Apparently, if you want the authority on education in Australia you go to the lawyers, not the teachers, because a law degree makes one better qualified to make significant decisions on education in Australia than an executive of experienced, well-qualified, educators.
This does not mean that I necessarily agree with every decision of ACARA: rather that I disagree more with the consistent arrogance of society in assuming that everyone knows better than teachers. Despite most members of Australian society having no background in education, formal qualifications or teaching experience, a ‘society is the expert’ attitude typifies education in Australia and general attitudes towards teaching.
Pyne believes that a ‘back to basics approach to education is what the country is looking for, what the parents feel comfortable about.’ There is so much inherantly flawed with this statement.
I’m sure that many parents feel comfortable with a ‘back to basics’ approach: back-to-basics is how they were taught. Individuals tend to be more comfortable with what is familiar. However, if we are satisified to stick with what is familiar, what is comfortable, what is easy, we will fail to meet our potential.
It is through trying new approaches, being open to creativity and innovation, that improvements are made. It is not enough to be satisfied with the status quo.
Pyne is opposed to child-centred instruction, typified by hands-on learning and engaging with material (often referred to as constructivism) and instead favours direct instruction. Direct instruction essentially views children as giant buckets, with teachers’ jobs being to impart as much information as possible to fill this bucket.
What Pyne apparently fails to recognise is the distinction between obtaining information and learning.

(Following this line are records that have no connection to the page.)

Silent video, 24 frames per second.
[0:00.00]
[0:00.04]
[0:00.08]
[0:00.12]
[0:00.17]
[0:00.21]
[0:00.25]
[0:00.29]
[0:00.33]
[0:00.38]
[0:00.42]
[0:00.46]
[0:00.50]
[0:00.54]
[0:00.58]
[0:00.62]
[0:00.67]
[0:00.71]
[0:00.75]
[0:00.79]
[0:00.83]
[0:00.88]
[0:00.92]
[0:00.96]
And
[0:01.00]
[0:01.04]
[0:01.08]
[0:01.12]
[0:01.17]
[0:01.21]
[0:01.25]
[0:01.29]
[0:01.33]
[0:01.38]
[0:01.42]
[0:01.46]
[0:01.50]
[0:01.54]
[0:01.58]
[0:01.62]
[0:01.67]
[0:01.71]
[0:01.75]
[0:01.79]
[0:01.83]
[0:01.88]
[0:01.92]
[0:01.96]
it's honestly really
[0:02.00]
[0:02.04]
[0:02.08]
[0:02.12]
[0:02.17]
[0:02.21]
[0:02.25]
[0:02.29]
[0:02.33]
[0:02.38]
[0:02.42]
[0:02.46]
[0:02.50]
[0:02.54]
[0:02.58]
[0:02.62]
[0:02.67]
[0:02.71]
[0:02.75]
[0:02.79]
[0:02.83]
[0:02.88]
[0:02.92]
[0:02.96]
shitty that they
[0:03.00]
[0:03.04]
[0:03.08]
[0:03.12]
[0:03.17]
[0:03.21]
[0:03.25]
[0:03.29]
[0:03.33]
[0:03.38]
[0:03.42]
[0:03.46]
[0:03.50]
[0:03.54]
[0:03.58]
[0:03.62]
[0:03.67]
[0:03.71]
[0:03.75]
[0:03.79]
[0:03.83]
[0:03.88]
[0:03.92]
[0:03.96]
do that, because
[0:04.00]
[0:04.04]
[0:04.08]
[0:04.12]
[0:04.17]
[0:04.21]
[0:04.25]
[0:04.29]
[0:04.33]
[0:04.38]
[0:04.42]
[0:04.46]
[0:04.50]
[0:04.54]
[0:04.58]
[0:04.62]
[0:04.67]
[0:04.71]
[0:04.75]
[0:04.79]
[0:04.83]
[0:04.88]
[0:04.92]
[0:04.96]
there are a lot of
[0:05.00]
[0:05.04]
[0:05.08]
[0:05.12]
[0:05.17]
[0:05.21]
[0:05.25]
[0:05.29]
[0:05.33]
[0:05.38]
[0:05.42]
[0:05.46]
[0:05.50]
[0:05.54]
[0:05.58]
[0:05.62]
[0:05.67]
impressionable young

Constructivist (student-centred) approaches have been the predominant epistomology in mathematics education since the early 1990s. Constructivist approaches to learning emphasise the role of the individual student in making sense of information new information. Constructivism considers that learning is an active process, and that the transmission of facts does not constitute learning. The teacher is not considered to be the bearer of all knowledge: rather, they facilitate each students’ learning process.

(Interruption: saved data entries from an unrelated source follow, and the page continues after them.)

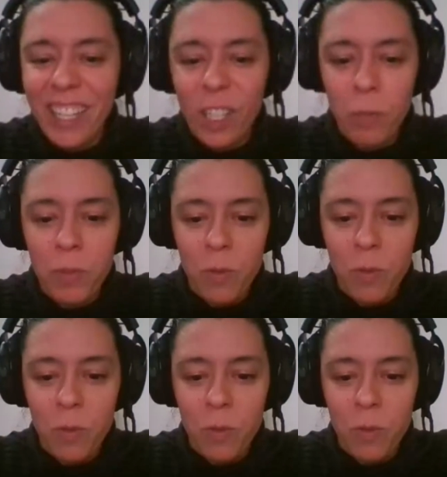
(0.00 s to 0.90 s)
oops,
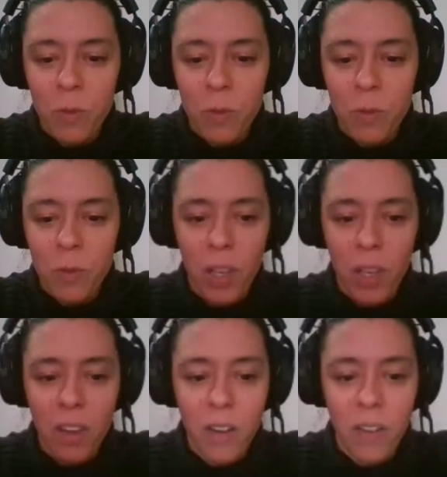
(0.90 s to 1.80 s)
wrong window.
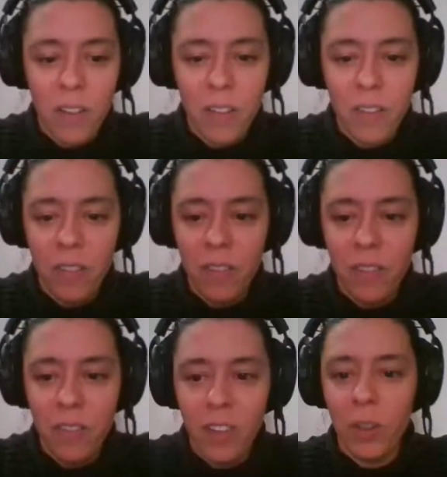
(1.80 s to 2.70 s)

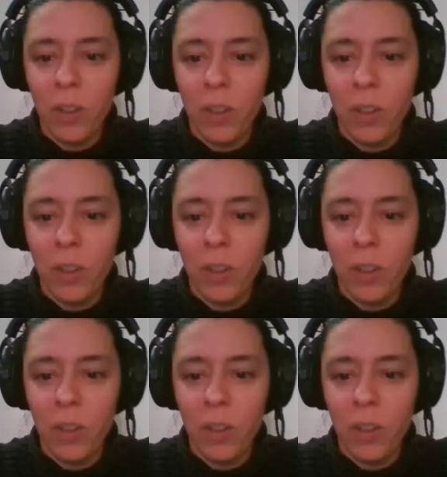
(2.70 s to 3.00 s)
There we go.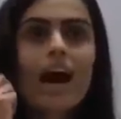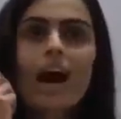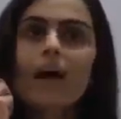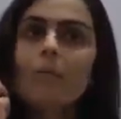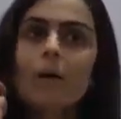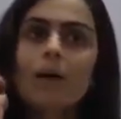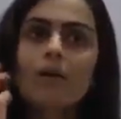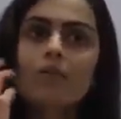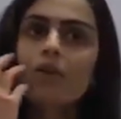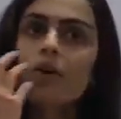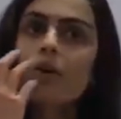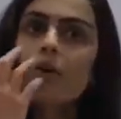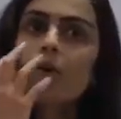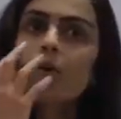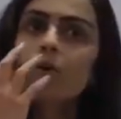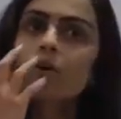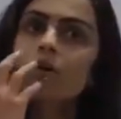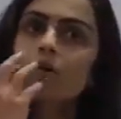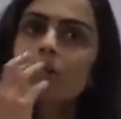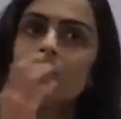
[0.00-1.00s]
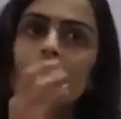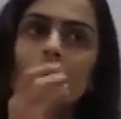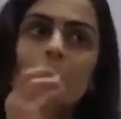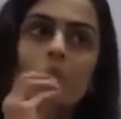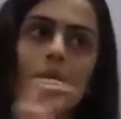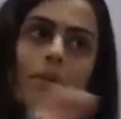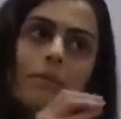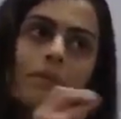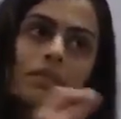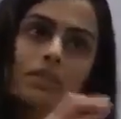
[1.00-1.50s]
about the whole
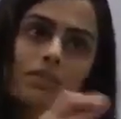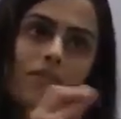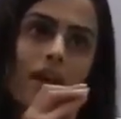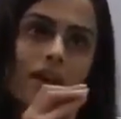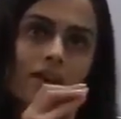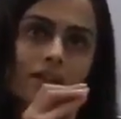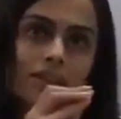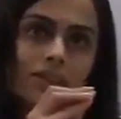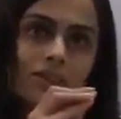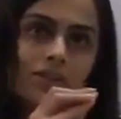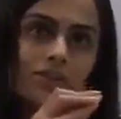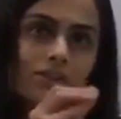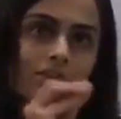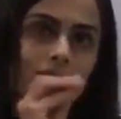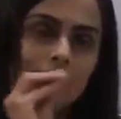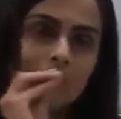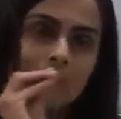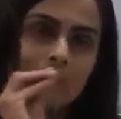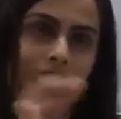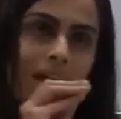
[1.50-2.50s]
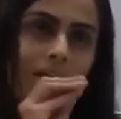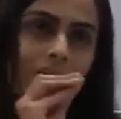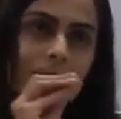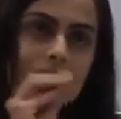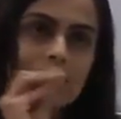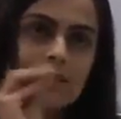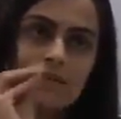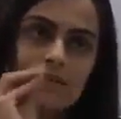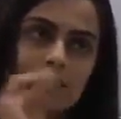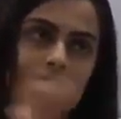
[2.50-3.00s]
women's rights issue, because that
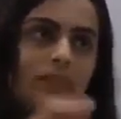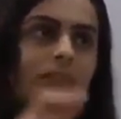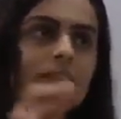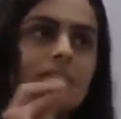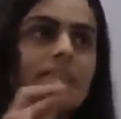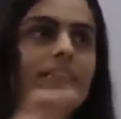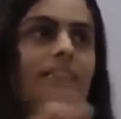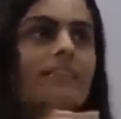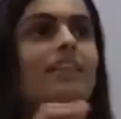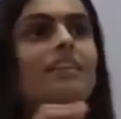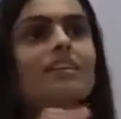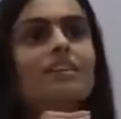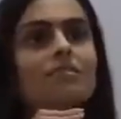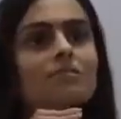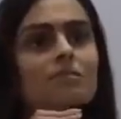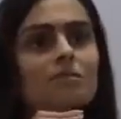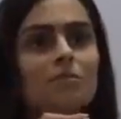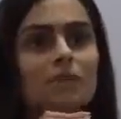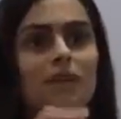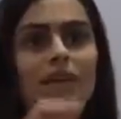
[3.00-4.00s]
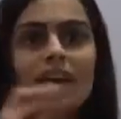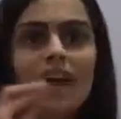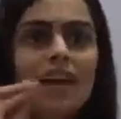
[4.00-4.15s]
was a real stickler for me,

The hallmark of quality learning is not the number of notes written on a white board (as Mr Pyne seems to believe): rather quality learning is evident through depth of understanding and engagement.
It is important to note that student-centred learning is not opposed to learning ‘the basics.’ There is no reason to believe that students that have experienced student-centred learning have somehow completed their schooling with a far insufficient knowledge bank.

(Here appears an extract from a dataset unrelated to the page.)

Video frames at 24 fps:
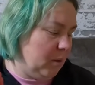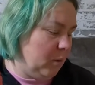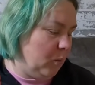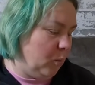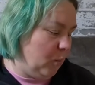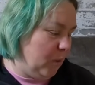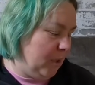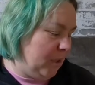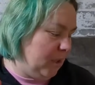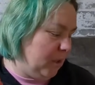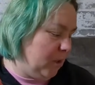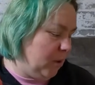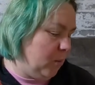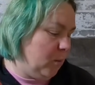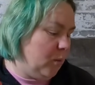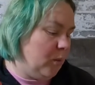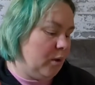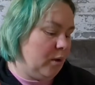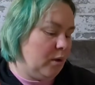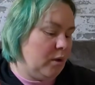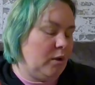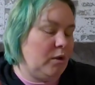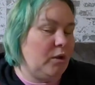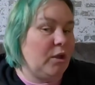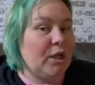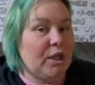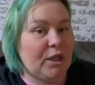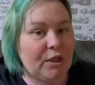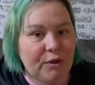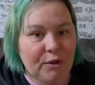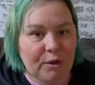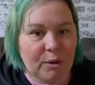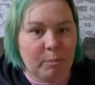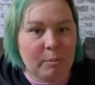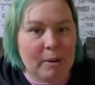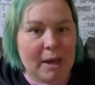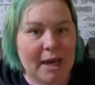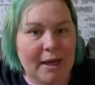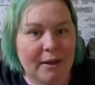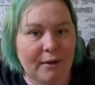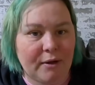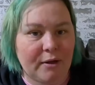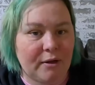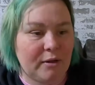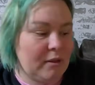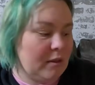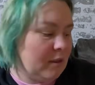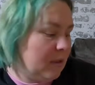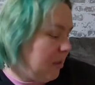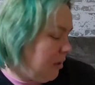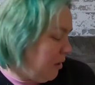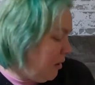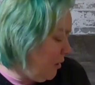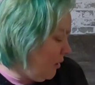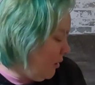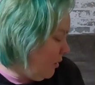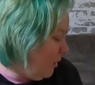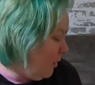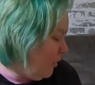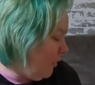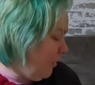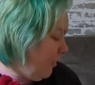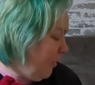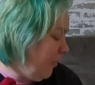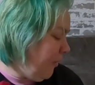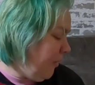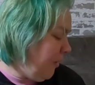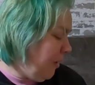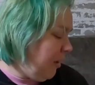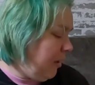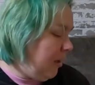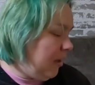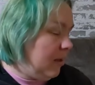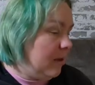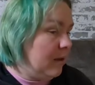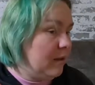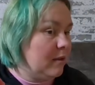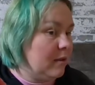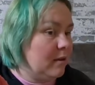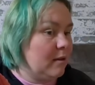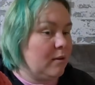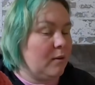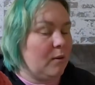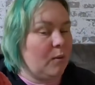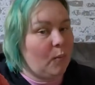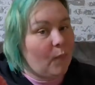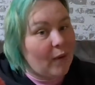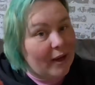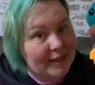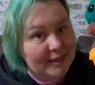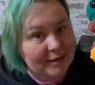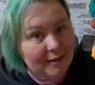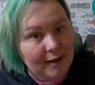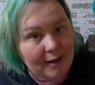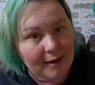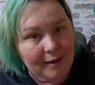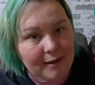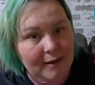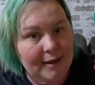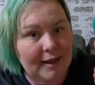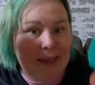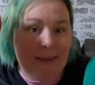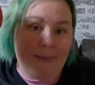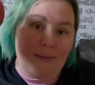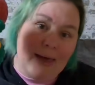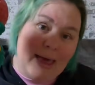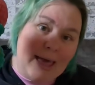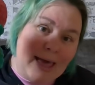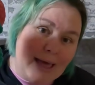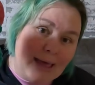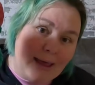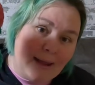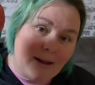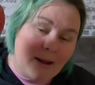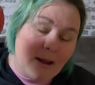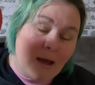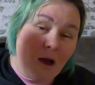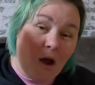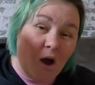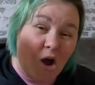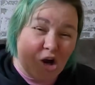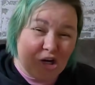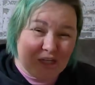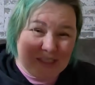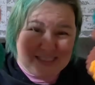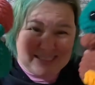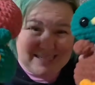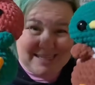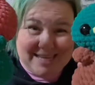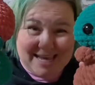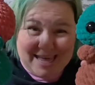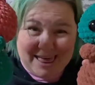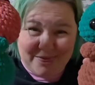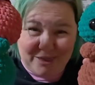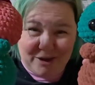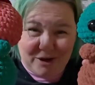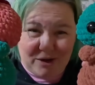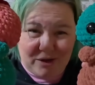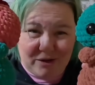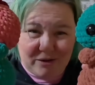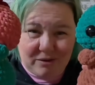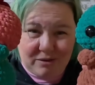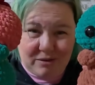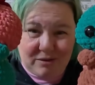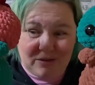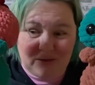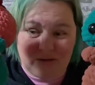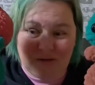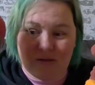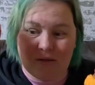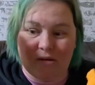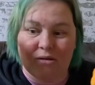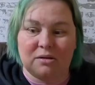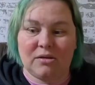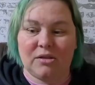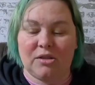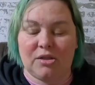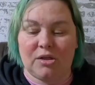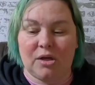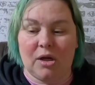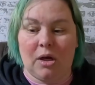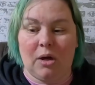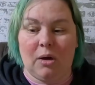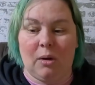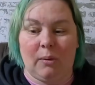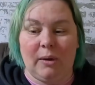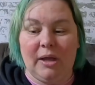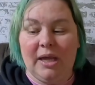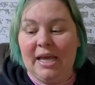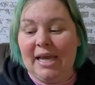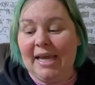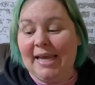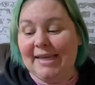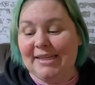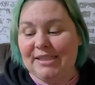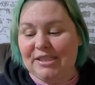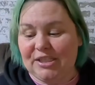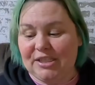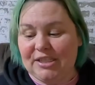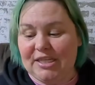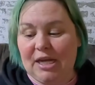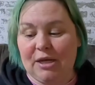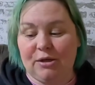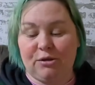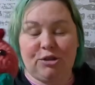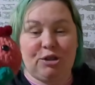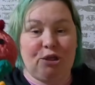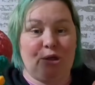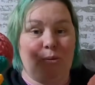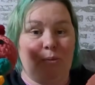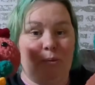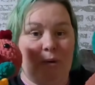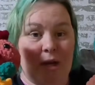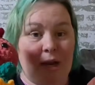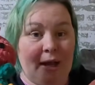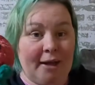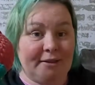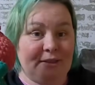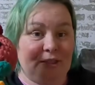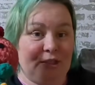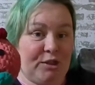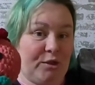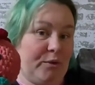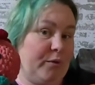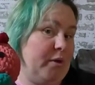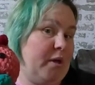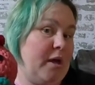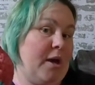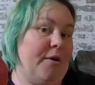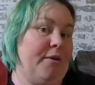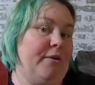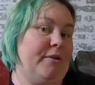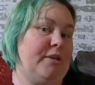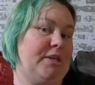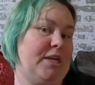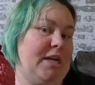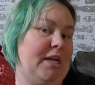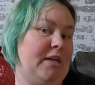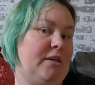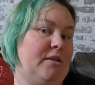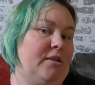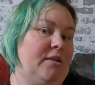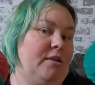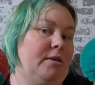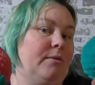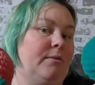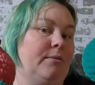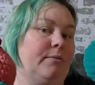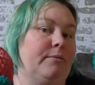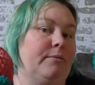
when you were looking through the pattern, the white duck and the hen are together. So it just tells you not to do the color change.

Rather, student-centred learning actively encourages a far wider skill set than simply memorising facts. Current curriculum, including the Australian Curriculum, emphasise the importance of developing skills in problem-solving and communicating. Student-centered learning recognises the importance in fostering a classroom climate conducive to developing independent, self-regulated learners, where academic discourse is the norm.
In an age where a plethora of information is instantly accessible via our smart phones and tablets, there is an increased emphasis on skills required for learning and making sense of information: being able to memorise facts doesn’t cut it any more.
Information is important, yes, but learning is about more than information.
Mr Pyne, your archaic notions of what constitutes ‘good teaching’ will be at the expense of students acquiring skills necessary to be active, informed, capable members of the 21st century. Persisting with changes, simply for the sake of change because you want everyone to know there’s been a change in government will have devastating consequences for students in Australia.
I will leave the harangue of Pyne’s criticism’s of the Australian history curriculum to the history teachers.